Morning business news - April 3Wednesday 03 April 2013 15.30
SITUATION IN CYPRUS AND ITALY HOLDING BACK EUROPEAN MARKETS - Despite the global economic uncertainty, markets have been rallying of late, especially in the US where markets hit fresh highs overnight. The last quarter saw the Dow Jones in New York gain 11% while the S&P500 was up 10%. Europe's ascent has been less marked, however, with continued unease across the euro zone weighing on sentiment.
Mark Murnane, head of trading at Shelbourne Markets, said the resolution to the fiscal cliff problems, as well as positive economic figures - especially jobs numbers - indicate that the US economy might be beginning to improve. But the situation in Spain and Italy - as well as Cyprus's problems - pulled back some European indices. "It's really affecting the peripheral markets such as Spain and Italy which finished the quarter down. Certain investors are worrying about what happened in Cyprus in relation to depositors. It seems some are worried about investing in economies like Spain and Italy as a result," Mark Murnane said.

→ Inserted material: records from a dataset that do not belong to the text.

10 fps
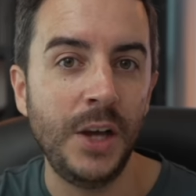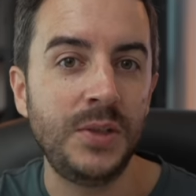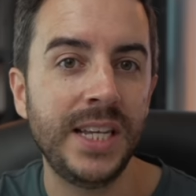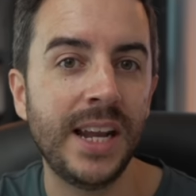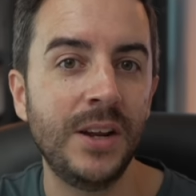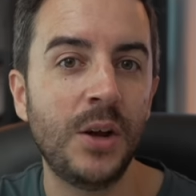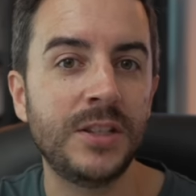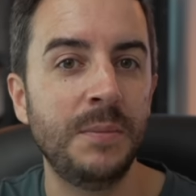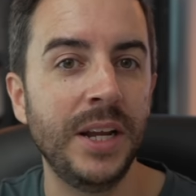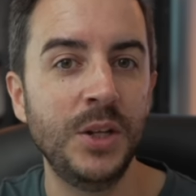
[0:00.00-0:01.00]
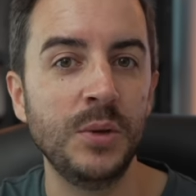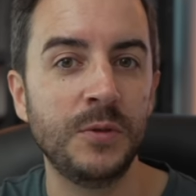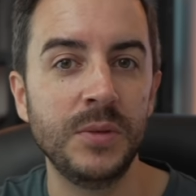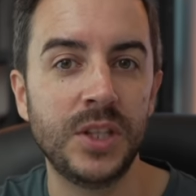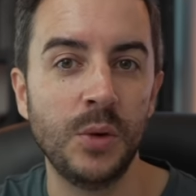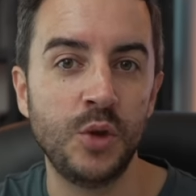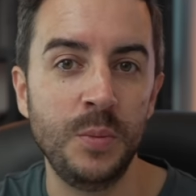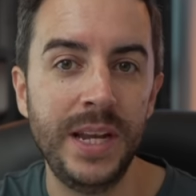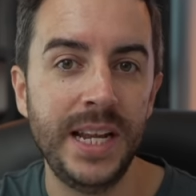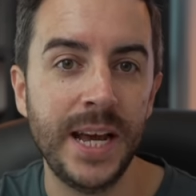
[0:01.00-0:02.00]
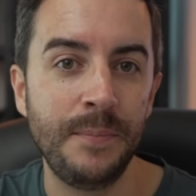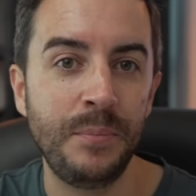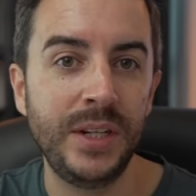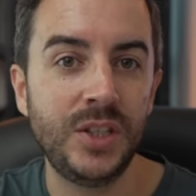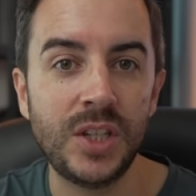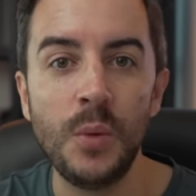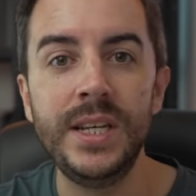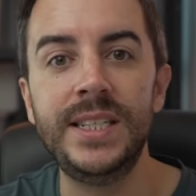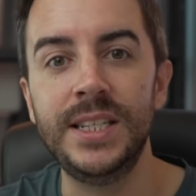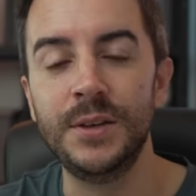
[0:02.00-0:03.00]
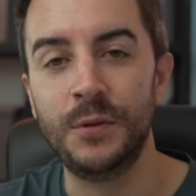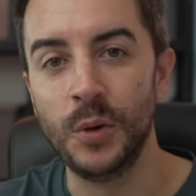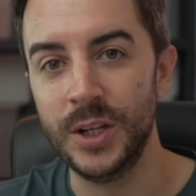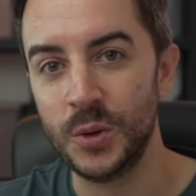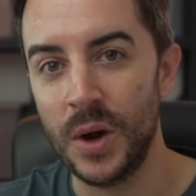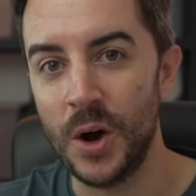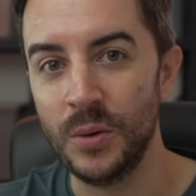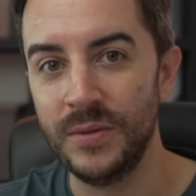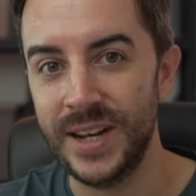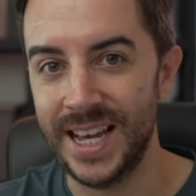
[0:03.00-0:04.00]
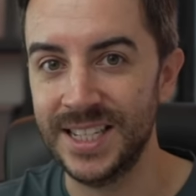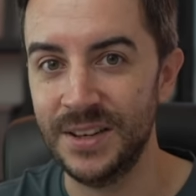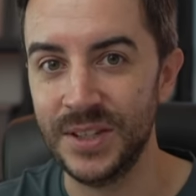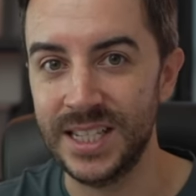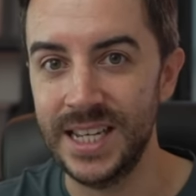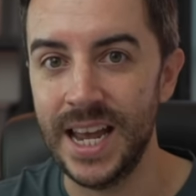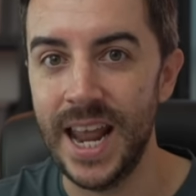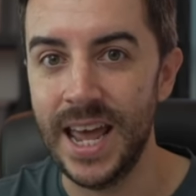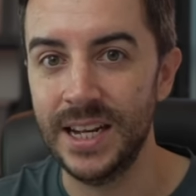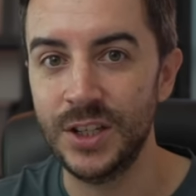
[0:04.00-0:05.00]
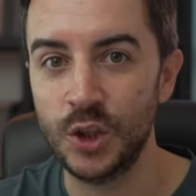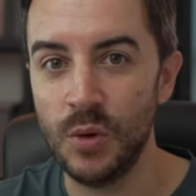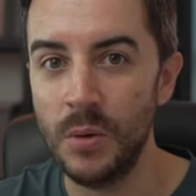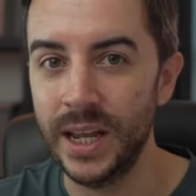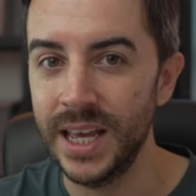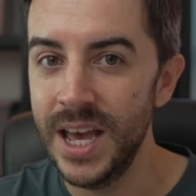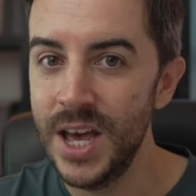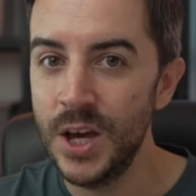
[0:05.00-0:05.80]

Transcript: I used to get a lot of my news from social media, but it's so easy to fall into a hole of negativity and endless scrolling,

Trading got back up and running in Cyprus yesterday where the market closed 2.5% down. Mr Murnane said the fall was not really surprising, given what's happened. ''People are now looking to Italy and whether a government can be formed after inconclusive elections. A lot will depend now on what happens in Italy and Slovenia. That's another country that's being mentioned as possibly needing assistance,'' he adds.
Mark Murnane says it is unlikely that the ECB will announce a rate cut at its monthly meeting tomorrow, but said the press conference would be closely watch for indicators of a cut in the coming months.
MORNING BRIEFS - Britain's energy regulator has fined gas and electricity supplier SSE £10.5m sterling for mis-selling. It is the biggest fine it has ever imposed on an energy supplier. Ofgem said it had found failures relating to telephone, in-store and doorstep sales "at every stage of the process", including at the management level.
*** Irish pharmaceutical company Elan has completed the sale of its 50% stake in Tysabri, the company announced overnight. Biogen Idec now has full ownership of the drug and in return it paid $3.25 billion upfront to Elan, while it will also also pay royalties on 25% of future sales. The process clears the way for a financial return to investors who will get one-fifth of the royalty share as well as a further billion dollars in a share buyback. Elan will seek shareholder approval next week to commence the share buyback scheme. Elan was the subject of takeover speculation in recent weeks and months when Royalty Pharma made a $6.6 billion dollar bid for the company, an offer which which Elan rejected.
*** In a change to the existing rules in the US, companies can now make important announcements on social media sites as long as they tell investors which sites they will use. The US Securities and Exchange Commission issued the new disclosure regulations following an investigation into a post by Netflix chief executive Reed Hastings on his personal Facebook page last summer. The SEC looked into whether his announcement that the streaming service had hit a billion hours viewed last June violated a rule that requires important information to be disclosed to investors at the same time. It decided not to initiate action against Netflix but said investors must be given prior notification of where important company announcements will be made from now on.